Diagnostic and Prognostic Utility of the Extracellular Vesicles Subpopulations Present in Pleural Effusion

Extracellular vesicles (EVs), comprising exosomes, microvesicles, and apoptotic bodies, are released by all cells into the extracellular matrix and body fluids, where they play important roles in intercellular communication and matrix remodeling in various pathological conditions. Malignant pleural mesothelioma (MPM) is a primary tumor of mesothelial origin, predominantly related to asbestos exposure. The detection of MPM at an early stage and distinguishing it from benign conditions and metastatic adenocarcinomas (AD) is sometimes challenging. Pleural effusion is often the first available biological material and an ideal source for characterizing diagnostic and prognostic factors.
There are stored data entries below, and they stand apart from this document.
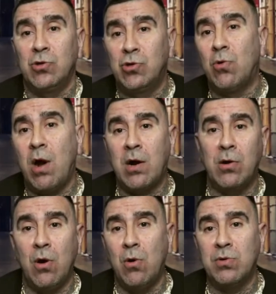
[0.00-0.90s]
through our
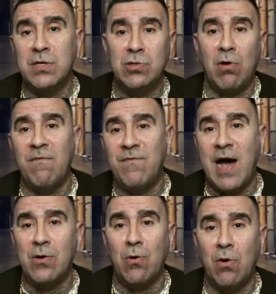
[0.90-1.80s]
clothes into our
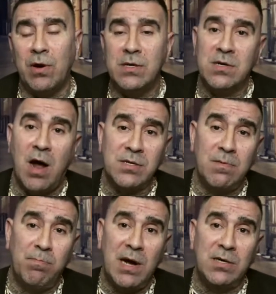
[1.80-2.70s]
vital organs,
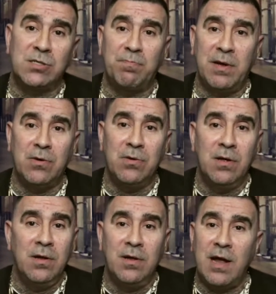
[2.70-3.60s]
causing blood to
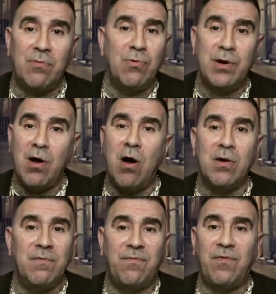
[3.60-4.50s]
spill and ruin
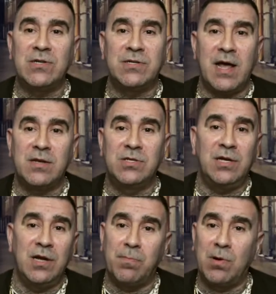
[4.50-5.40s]
all them fresh ass
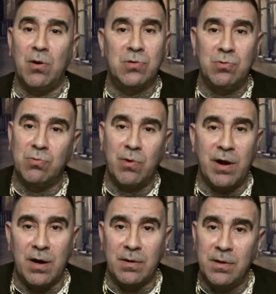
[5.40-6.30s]
G'd up clothes you were
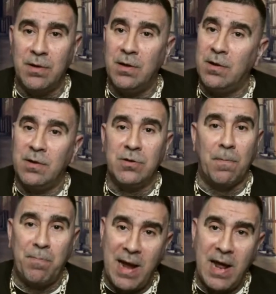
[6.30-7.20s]
wearing.
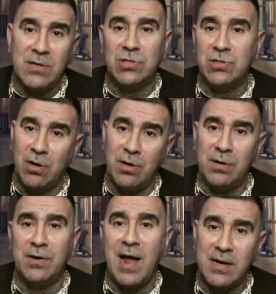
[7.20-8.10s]
Your pants,
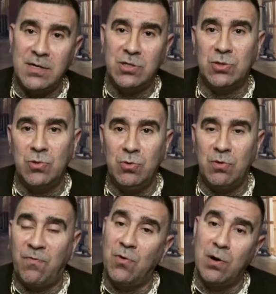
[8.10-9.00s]
shirt, Nike
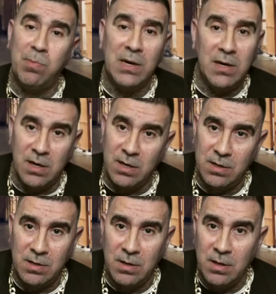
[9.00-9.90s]
shoes full of blood.
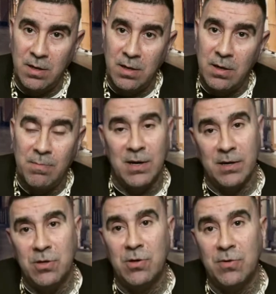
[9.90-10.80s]

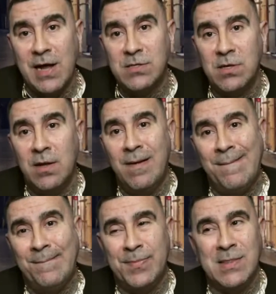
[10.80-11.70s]
But you know, that's
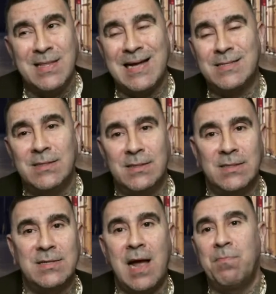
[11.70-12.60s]

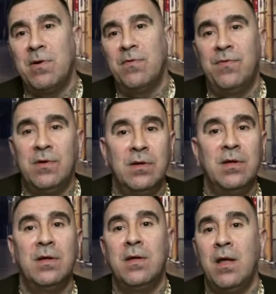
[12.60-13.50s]
the type of
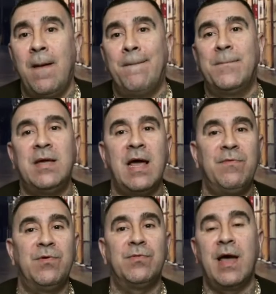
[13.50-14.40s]

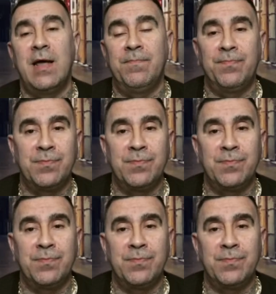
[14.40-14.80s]
behavior that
Specific proteins have previously been identified as diagnostic markers in effusion, but it is not currently known whether these are associated with vesicles or released in soluble form. Here, we study and characterize tumor heterogeneity and extracellular vesicle diversity in pleural effusion as diagnostic or prognostic markers for MPM. We analyzed extracellular vesicles and soluble proteins from 27 pleural effusions, which were collected and processed at the department of pathology and cytology at Karolinska University Hospital, representing three different patient groups, MPM (n = 9), benign (n = 6), and AD (n = 12). The vesicles were fractionated into apoptotic bodies, microvesicles, and exosomes by differential centrifugation and characterized by nanoparticle tracking analysis and Western blotting. Multiplex bead-based flow cytometry analysis showed that exosomal markers were expressed differently on EVs present in different fractions. Further characterization of exosomes by a multiplex immunoassay (Luminex) showed that all soluble proteins studied were also present in exosomes, though the ratio of protein concentration present in supernatant versus exosomes varied. The proportion of Angiopoietin-1 present in exosomes was generally higher in benign compared to malignant samples. The corresponding ratios of Mesothelin, Galectin-1, Osteopontin, and VEGF were higher in MPM effusions compared to those in the benign group. These findings demonstrate that relevant diagnostic markers can be recovered from exosomes.